Segment Open

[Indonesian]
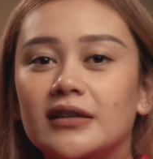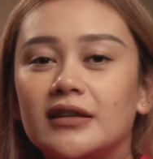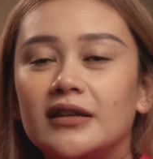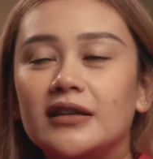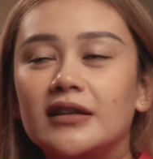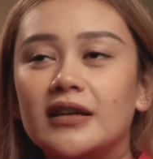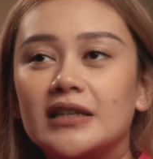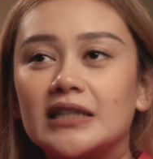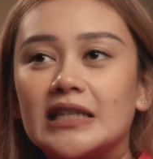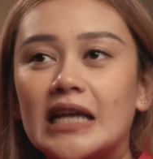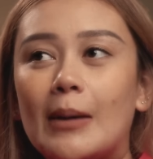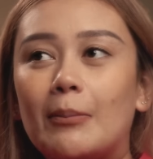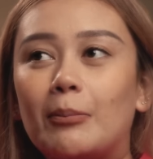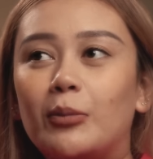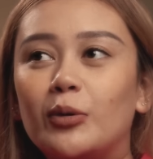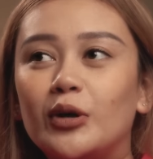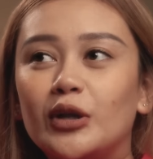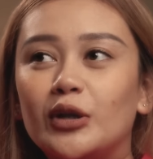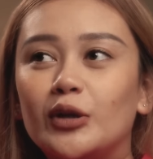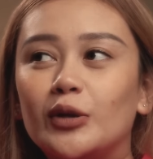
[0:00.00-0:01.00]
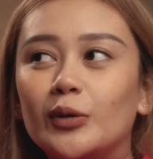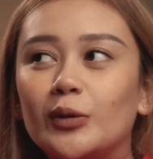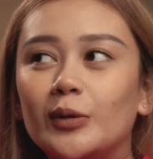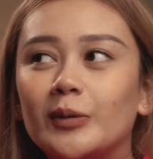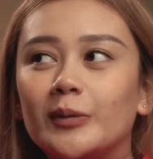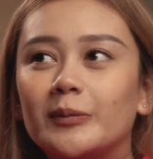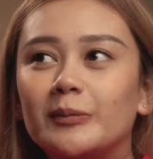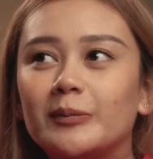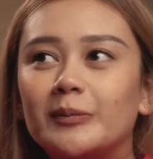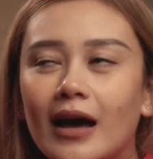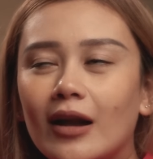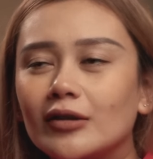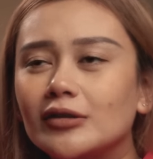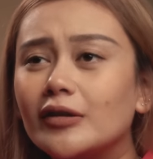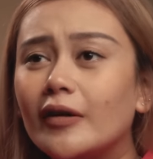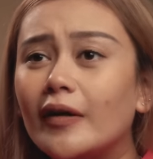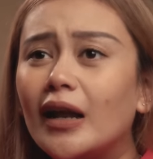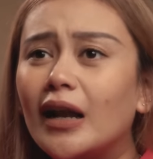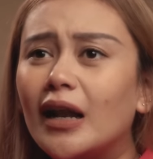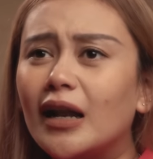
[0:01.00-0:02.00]
Jadi sabun itu kalau
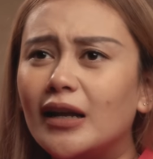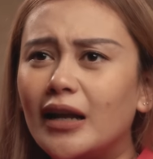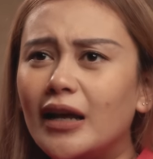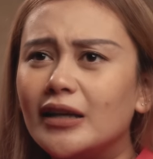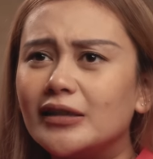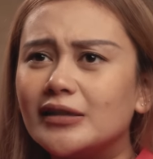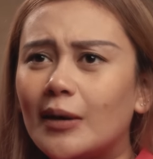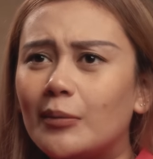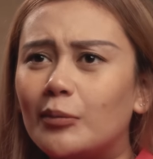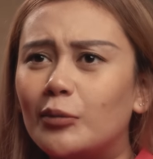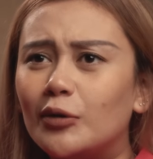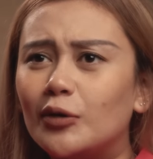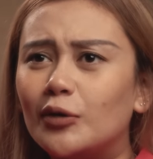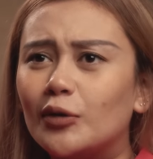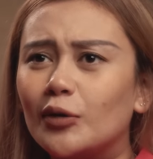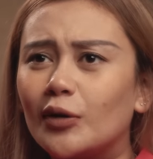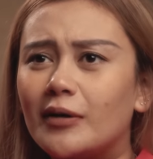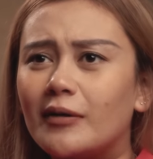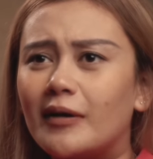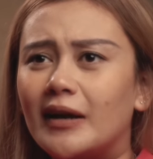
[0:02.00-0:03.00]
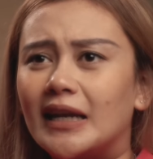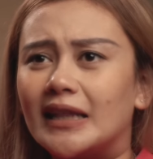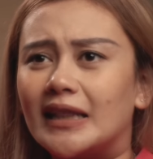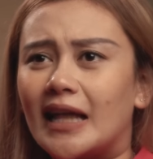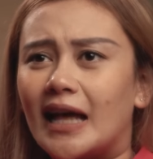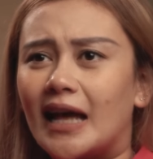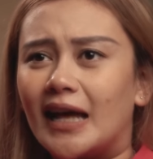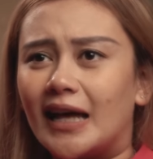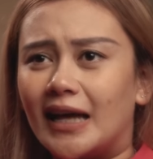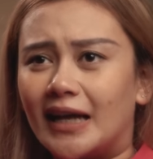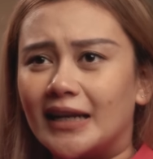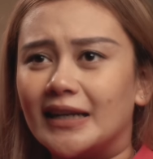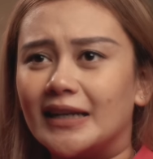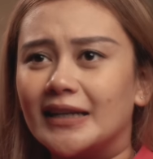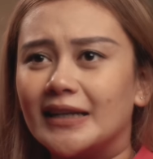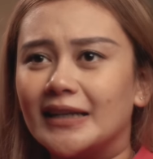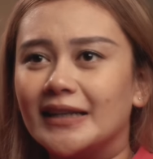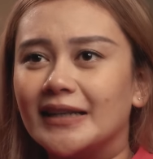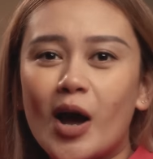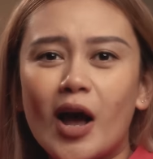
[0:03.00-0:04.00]
saya kan ada ya sabun untuk kewanitaan.
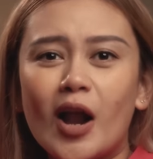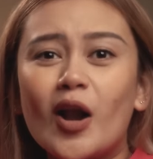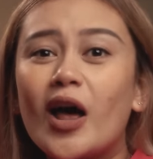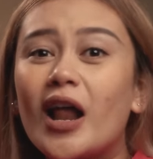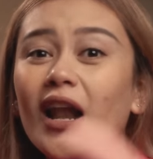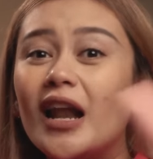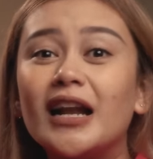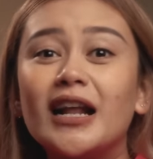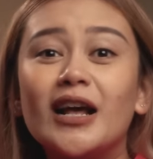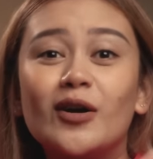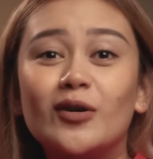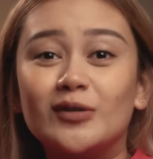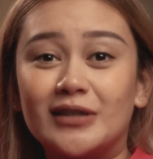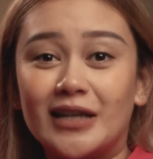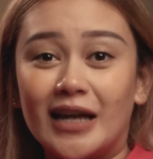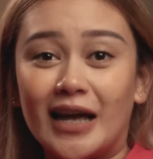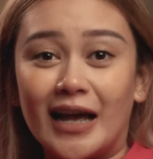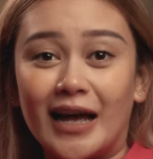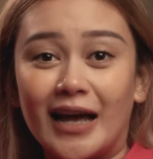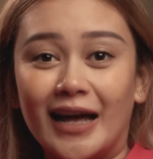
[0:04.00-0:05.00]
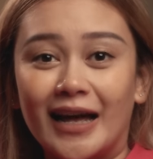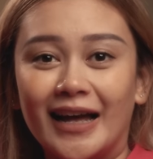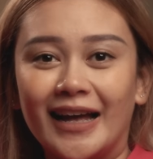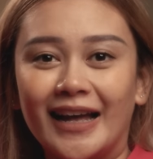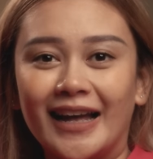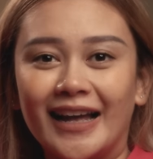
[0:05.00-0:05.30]
Kalau kalian nggak usah,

Segment Closed

**Problem statement**
In your copy of the data above, leave out the pictures and repeat everything else exactly.

**Exercise output**
[Indonesian]
[0:00.00-0:01.00]
[0:01.00-0:02.00]
Jadi sabun itu kalau
[0:02.00-0:03.00]
[0:03.00-0:04.00]
saya kan ada ya sabun untuk kewanitaan.
[0:04.00-0:05.00]
[0:05.00-0:05.30]
Kalau kalian nggak usah,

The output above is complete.